_What you are asked to do_.
Retype each entry exactly.

_Collected data entries_.
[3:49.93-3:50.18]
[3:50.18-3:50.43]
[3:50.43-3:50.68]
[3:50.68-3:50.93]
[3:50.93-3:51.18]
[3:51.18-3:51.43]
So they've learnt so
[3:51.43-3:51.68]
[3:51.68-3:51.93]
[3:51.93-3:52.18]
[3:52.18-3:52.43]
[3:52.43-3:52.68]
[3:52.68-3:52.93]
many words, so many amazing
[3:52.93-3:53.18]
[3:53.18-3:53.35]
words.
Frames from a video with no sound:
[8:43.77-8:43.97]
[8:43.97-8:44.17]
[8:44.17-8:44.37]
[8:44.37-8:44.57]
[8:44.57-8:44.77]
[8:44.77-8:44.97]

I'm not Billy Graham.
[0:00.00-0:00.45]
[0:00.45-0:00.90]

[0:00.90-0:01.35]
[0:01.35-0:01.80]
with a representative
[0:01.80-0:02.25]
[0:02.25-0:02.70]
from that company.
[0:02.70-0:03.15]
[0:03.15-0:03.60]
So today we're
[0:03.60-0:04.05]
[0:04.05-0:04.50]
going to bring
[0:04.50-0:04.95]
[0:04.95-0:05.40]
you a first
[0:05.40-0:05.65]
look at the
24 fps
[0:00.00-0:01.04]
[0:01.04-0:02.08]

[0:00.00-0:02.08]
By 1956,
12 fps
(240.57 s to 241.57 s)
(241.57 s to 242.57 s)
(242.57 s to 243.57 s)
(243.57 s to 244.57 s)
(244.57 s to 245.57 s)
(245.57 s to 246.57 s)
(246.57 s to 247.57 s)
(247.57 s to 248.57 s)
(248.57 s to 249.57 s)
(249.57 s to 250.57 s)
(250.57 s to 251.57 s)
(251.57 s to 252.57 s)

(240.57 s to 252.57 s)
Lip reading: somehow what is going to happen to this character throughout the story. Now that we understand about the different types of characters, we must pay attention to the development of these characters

_Output_.
[3:49.93-3:50.18]
[3:50.18-3:50.43]
[3:50.43-3:50.68]
[3:50.68-3:50.93]
[3:50.93-3:51.18]
[3:51.18-3:51.43]
So they've learnt so
[3:51.43-3:51.68]
[3:51.68-3:51.93]
[3:51.93-3:52.18]
[3:52.18-3:52.43]
[3:52.43-3:52.68]
[3:52.68-3:52.93]
many words, so many amazing
[3:52.93-3:53.18]
[3:53.18-3:53.35]
words.
Frames from a video with no sound:
[8:43.77-8:43.97]
[8:43.97-8:44.17]
[8:44.17-8:44.37]
[8:44.37-8:44.57]
[8:44.57-8:44.77]
[8:44.77-8:44.97]

I'm not Billy Graham.
[0:00.00-0:00.45]
[0:00.45-0:00.90]

[0:00.90-0:01.35]
[0:01.35-0:01.80]
with a representative
[0:01.80-0:02.25]
[0:02.25-0:02.70]
from that company.
[0:02.70-0:03.15]
[0:03.15-0:03.60]
So today we're
[0:03.60-0:04.05]
[0:04.05-0:04.50]
going to bring
[0:04.50-0:04.95]
[0:04.95-0:05.40]
you a first
[0:05.40-0:05.65]
look at the
24 fps
[0:00.00-0:01.04]
[0:01.04-0:02.08]

[0:00.00-0:02.08]
By 1956,
12 fps
(240.57 s to 241.57 s)
(241.57 s to 242.57 s)
(242.57 s to 243.57 s)
(243.57 s to 244.57 s)
(244.57 s to 245.57 s)
(245.57 s to 246.57 s)
(246.57 s to 247.57 s)
(247.57 s to 248.57 s)
(248.57 s to 249.57 s)
(249.57 s to 250.57 s)
(250.57 s to 251.57 s)
(251.57 s to 252.57 s)

(240.57 s to 252.57 s)
Lip reading: somehow what is going to happen to this character throughout the story. Now that we understand about the different types of characters, we must pay attention to the development of these characters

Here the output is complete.